The day of the surgery in the hospital with the Foley catheter there was obviously some blood in the urine. Not a lot but some, red, some clotting. There was a little sometimes with the catheter and a little after it was removed, but nothing significant.
Then, last night after 17 days, around 11pm, the urine turned dark brown. Almost like a Pepsi/Coke/tea urine color and it continued through the night. I called the urologist first thing in the morning – I had no fever, no pain, was going successfully and it was not bright red, so did not call during the night. The nurse said that it was most likely “old blood” meaning blood from the trauma of surgery that, like the external wounds, was shedding the clots and almost like the internal “scabs” (only by way of analogy). She said if I got a fever, it became uncontrolled, painful, or red, to call back today (Friday, of course) or the Mayo main number and talk to the on-call urologist if it happened over the weekend.
They advised:
1. Drink a lot – I had been drinking a lot of water, but am drinking more to “flush” it.

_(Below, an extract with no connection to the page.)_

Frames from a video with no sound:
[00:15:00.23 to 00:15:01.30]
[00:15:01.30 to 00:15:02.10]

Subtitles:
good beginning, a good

2. Call them if there were changes as above.
3. There may be visible clots passing too. [Update: They were right it seems!]
4. If it hasn’t resolved by Monday, they’d want me to come in and get it checked.

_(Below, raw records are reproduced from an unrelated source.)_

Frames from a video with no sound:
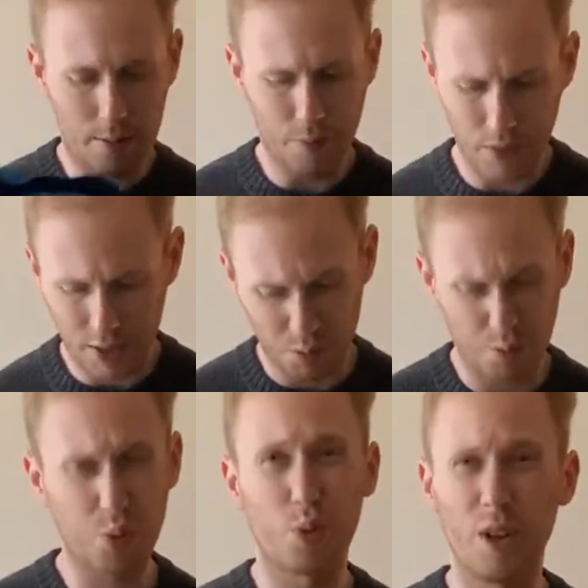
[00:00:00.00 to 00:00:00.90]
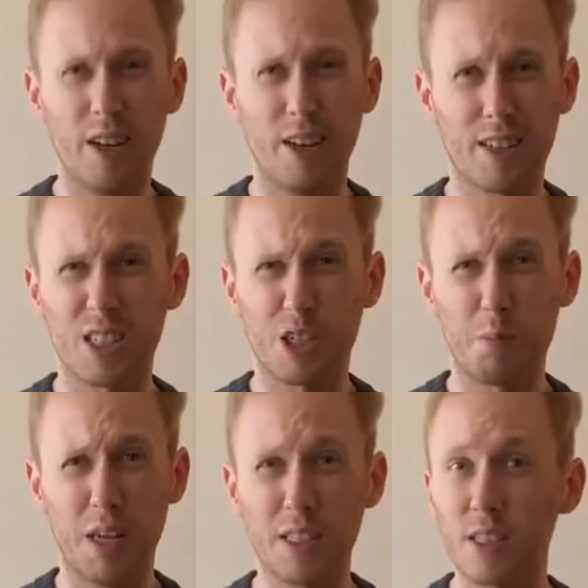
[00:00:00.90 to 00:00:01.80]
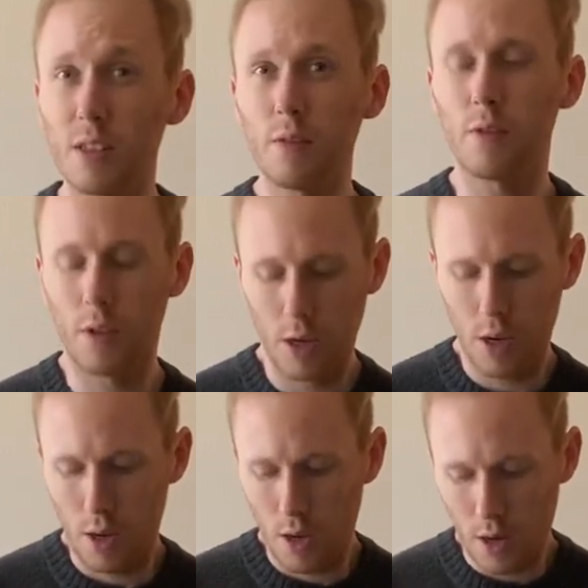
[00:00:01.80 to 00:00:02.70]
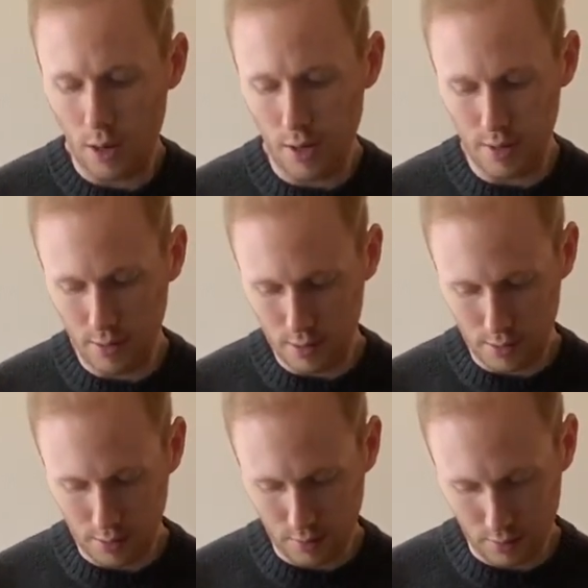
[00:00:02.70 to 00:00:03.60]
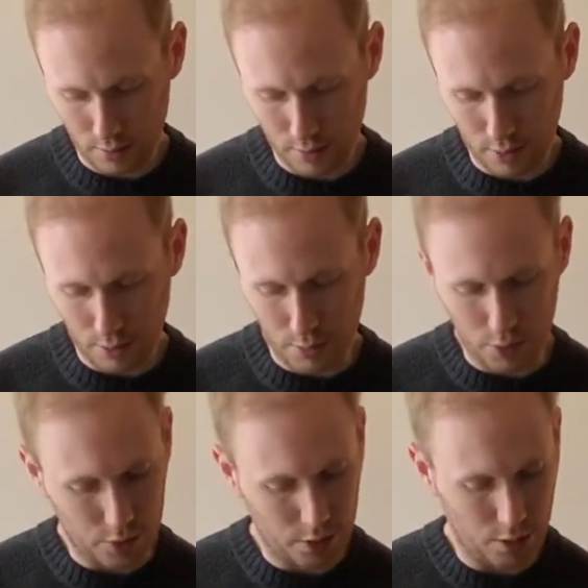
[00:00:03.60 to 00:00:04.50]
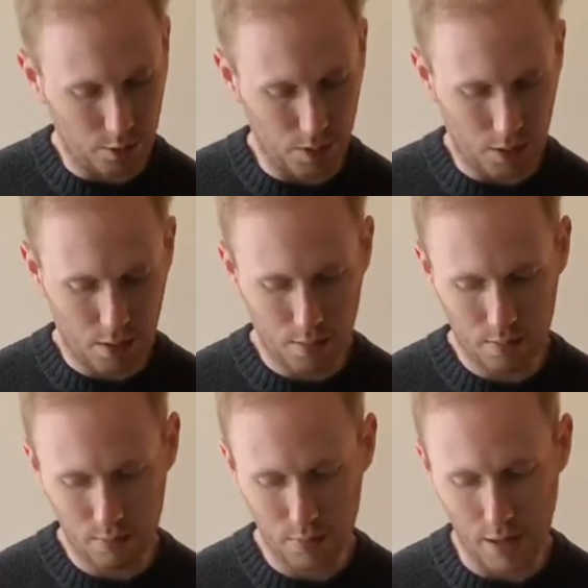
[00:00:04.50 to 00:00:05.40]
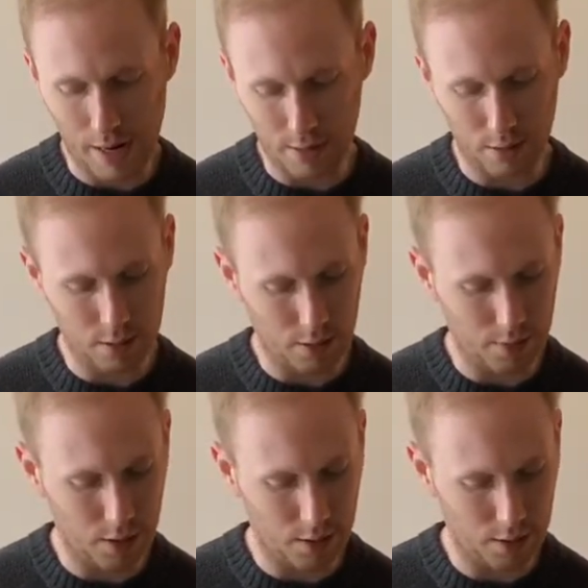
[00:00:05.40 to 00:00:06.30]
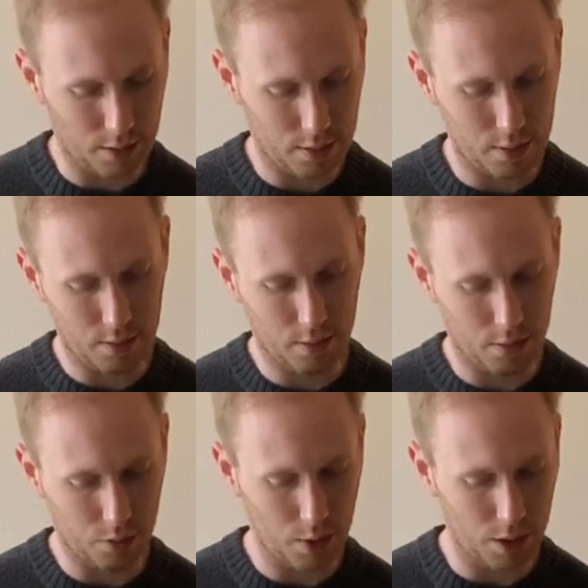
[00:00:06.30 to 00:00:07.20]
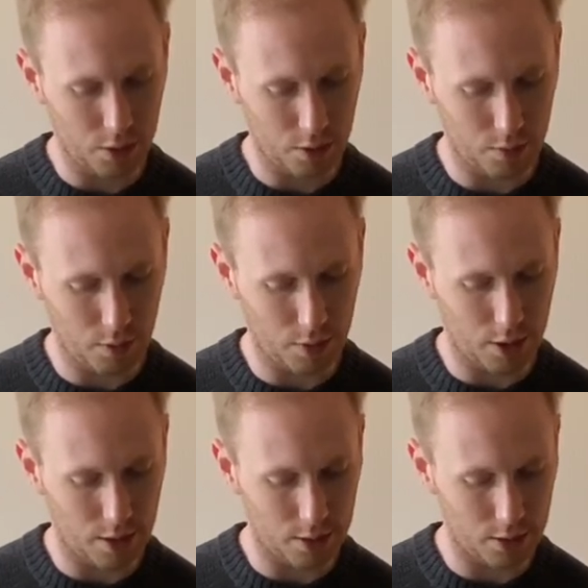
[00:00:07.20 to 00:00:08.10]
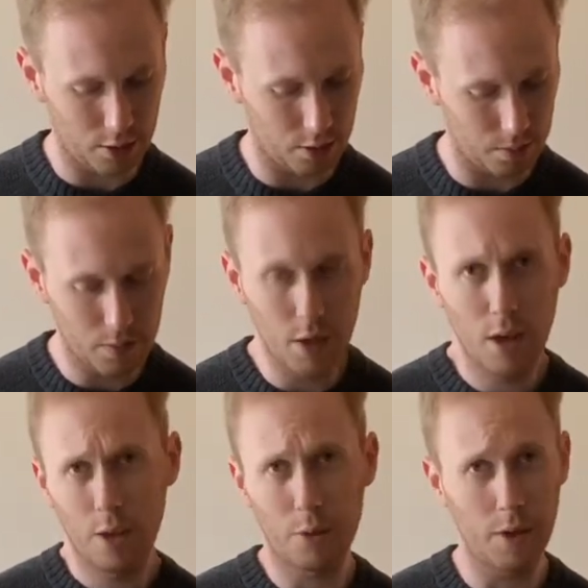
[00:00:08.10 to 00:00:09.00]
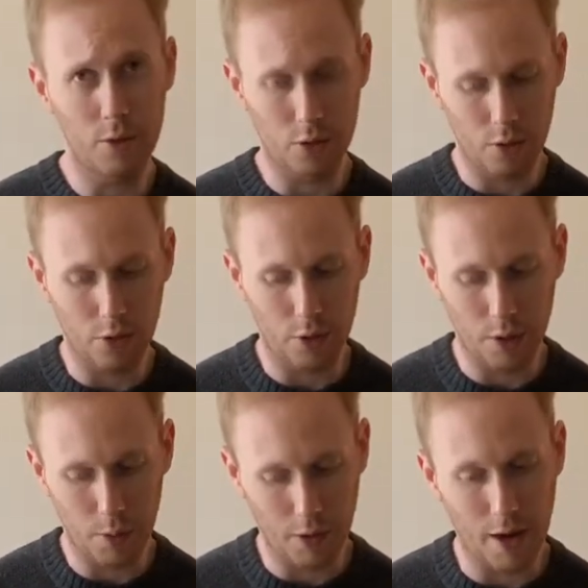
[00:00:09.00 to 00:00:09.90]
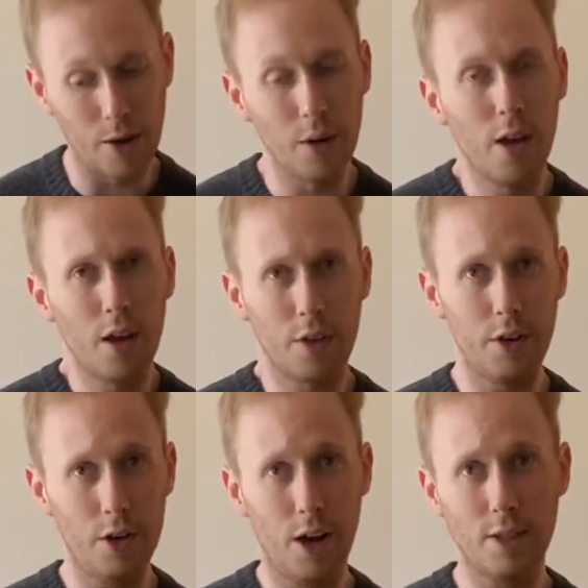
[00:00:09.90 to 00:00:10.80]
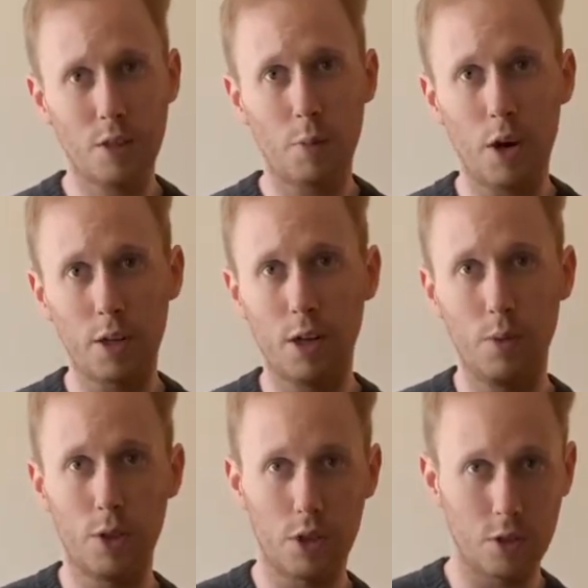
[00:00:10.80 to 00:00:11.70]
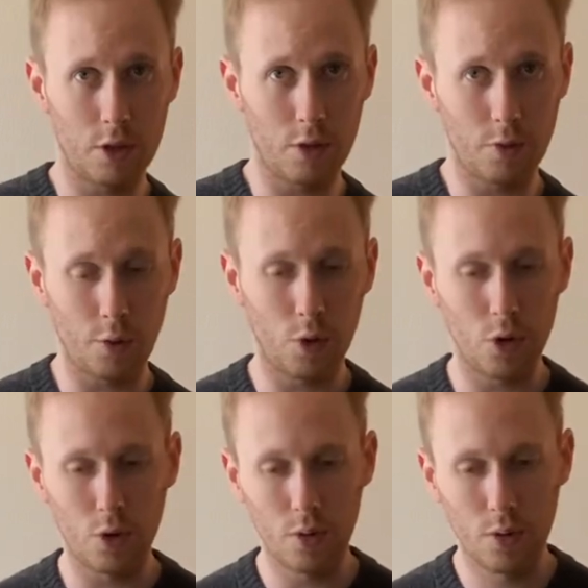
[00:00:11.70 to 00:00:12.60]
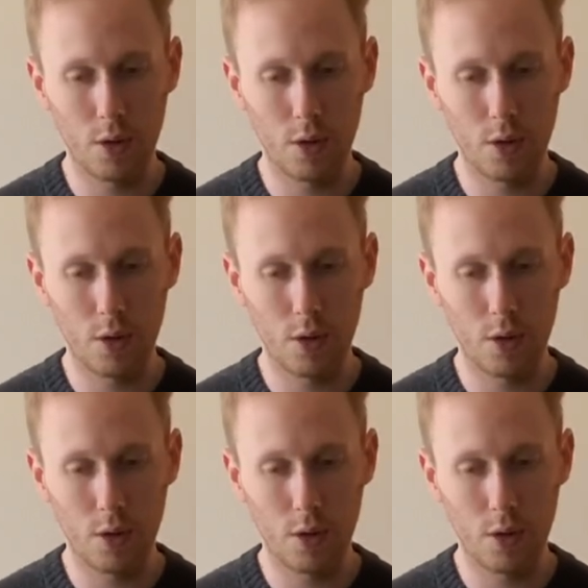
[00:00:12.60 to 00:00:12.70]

It's pretty expensive. I think this is almost, with taxes and everything, it's $350 or $330 without. The DOS Parka, which is their full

5. That blood may continue 4-8 weeks after surgery even.
I had known that blood was a possibility, but the possibility of the dark color of it wasn’t clear to me. Given the explanation above, I am taking it as a positive that internal healing is progressing just as external. Externally, one of the scars just looks like a small scratch already. The largest one is not as good (I think that is where they pulled it out so it had to be bigger), but scars were at the bottom of my list of priorities – perfect pathology being number 1, followed by continence, followed by E.D. not being an issue, followed by scars.
On a better note, while ED and incontinence are possibilities after radical prostatectomy, in this case, both have been resolving pretty quickly – it helps being early 40s vs 80s as they said. It isn’t 100% yet, but even less than 2 weeks after surgery they were doing okay and usually seeing improvements. Hopefully no steps backwards on either.